VISTA: Open-Vocabulary, Task-Relevant Robot Exploration with Online Semantic Gaussian Splatting
Journal:
arXiv
Published Date:
Jul 1, 2025
Abstract
We present VISTA (Viewpoint-based Image selection with Semantic Task
Awareness), an active exploration method for robots to plan informative
trajectories that improve 3D map quality in areas most relevant for task
completion. Given an open-vocabulary search instruction (e.g., "find a
person"), VISTA enables a robot to explore its environment to search for the
object of interest, while simultaneously building a real-time semantic 3D
Gaussian Splatting reconstruction of the scene. The robot navigates its
environment by planning receding-horizon trajectories that prioritize semantic
similarity to the query and exploration of unseen regions of the environment.

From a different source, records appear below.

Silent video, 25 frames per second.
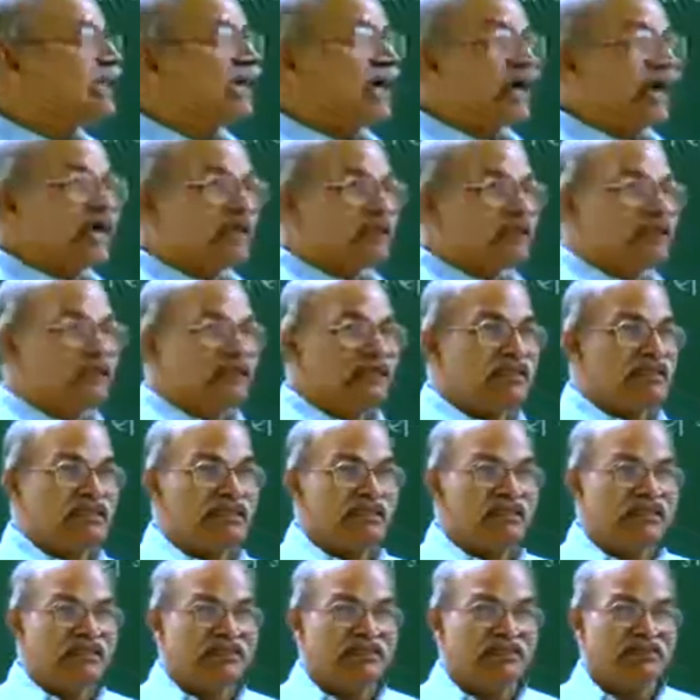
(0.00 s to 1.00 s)
and
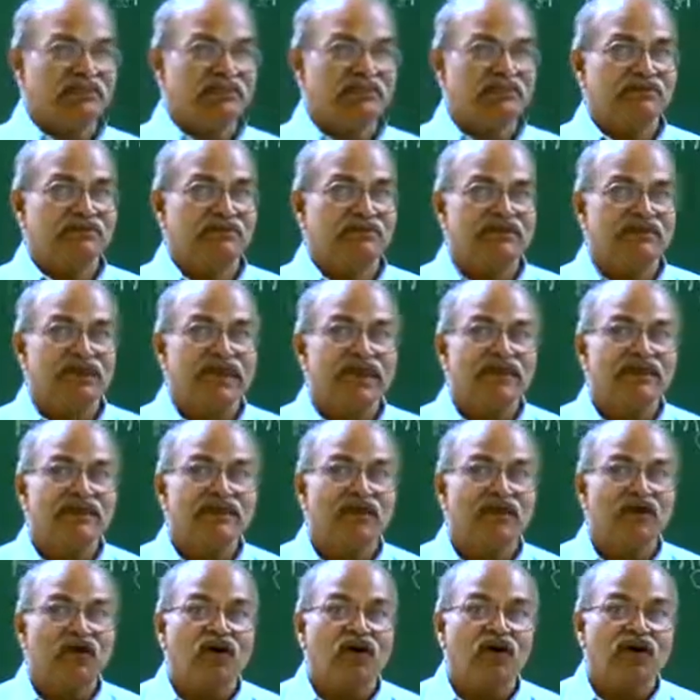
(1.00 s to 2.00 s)
the
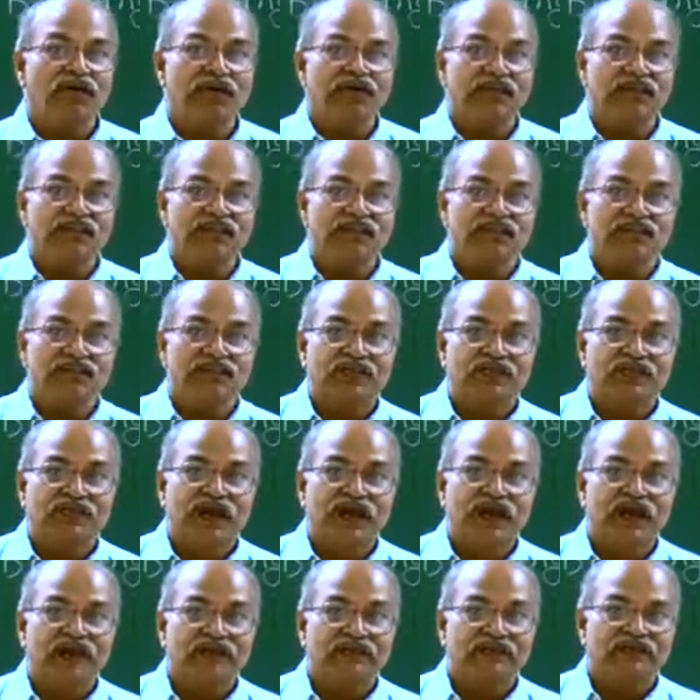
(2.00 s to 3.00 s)
red, orange,
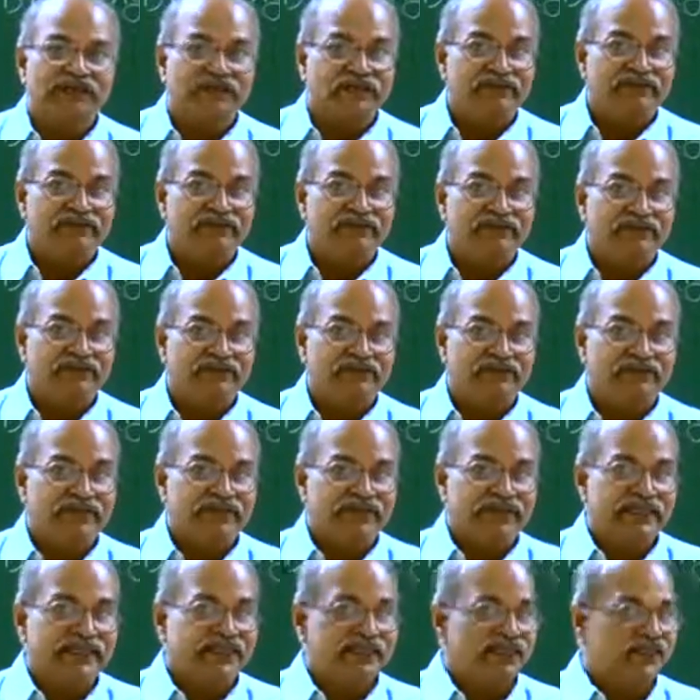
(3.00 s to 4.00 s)
high wavelength
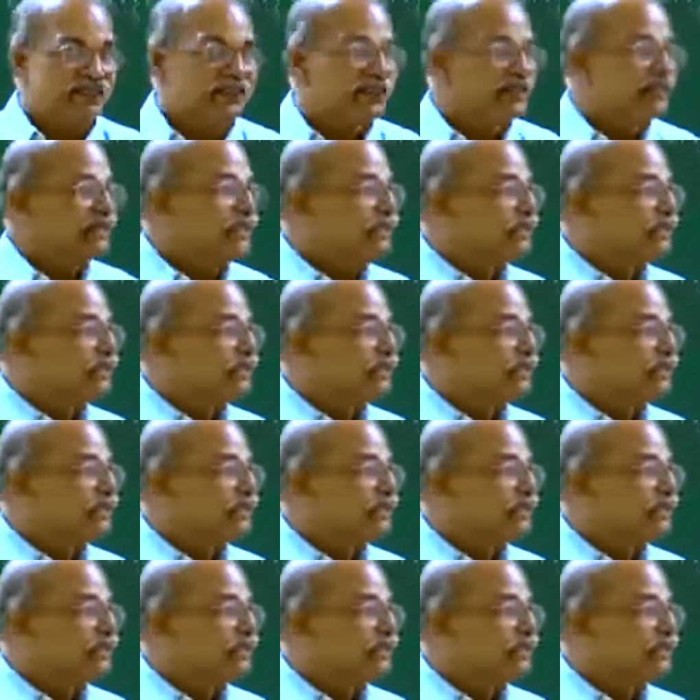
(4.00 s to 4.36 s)
range,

To evaluate trajectories, VISTA introduces a novel, efficient
viewpoint-semantic coverage metric that quantifies both the geometric view
diversity and task relevance in the 3D scene. On static datasets, our coverage
metric outperforms state-of-the-art baselines, FisherRF and Bayes' Rays, in
computation speed and reconstruction quality. In quadrotor hardware
experiments, VISTA achieves 6x higher success rates in challenging maps,
compared to baseline methods, while matching baseline performance in less
challenging maps. Lastly, we show that VISTA is platform-agnostic by deploying
it on a quadrotor drone and a Spot quadruped robot. Open-source code will be
released upon acceptance of the paper.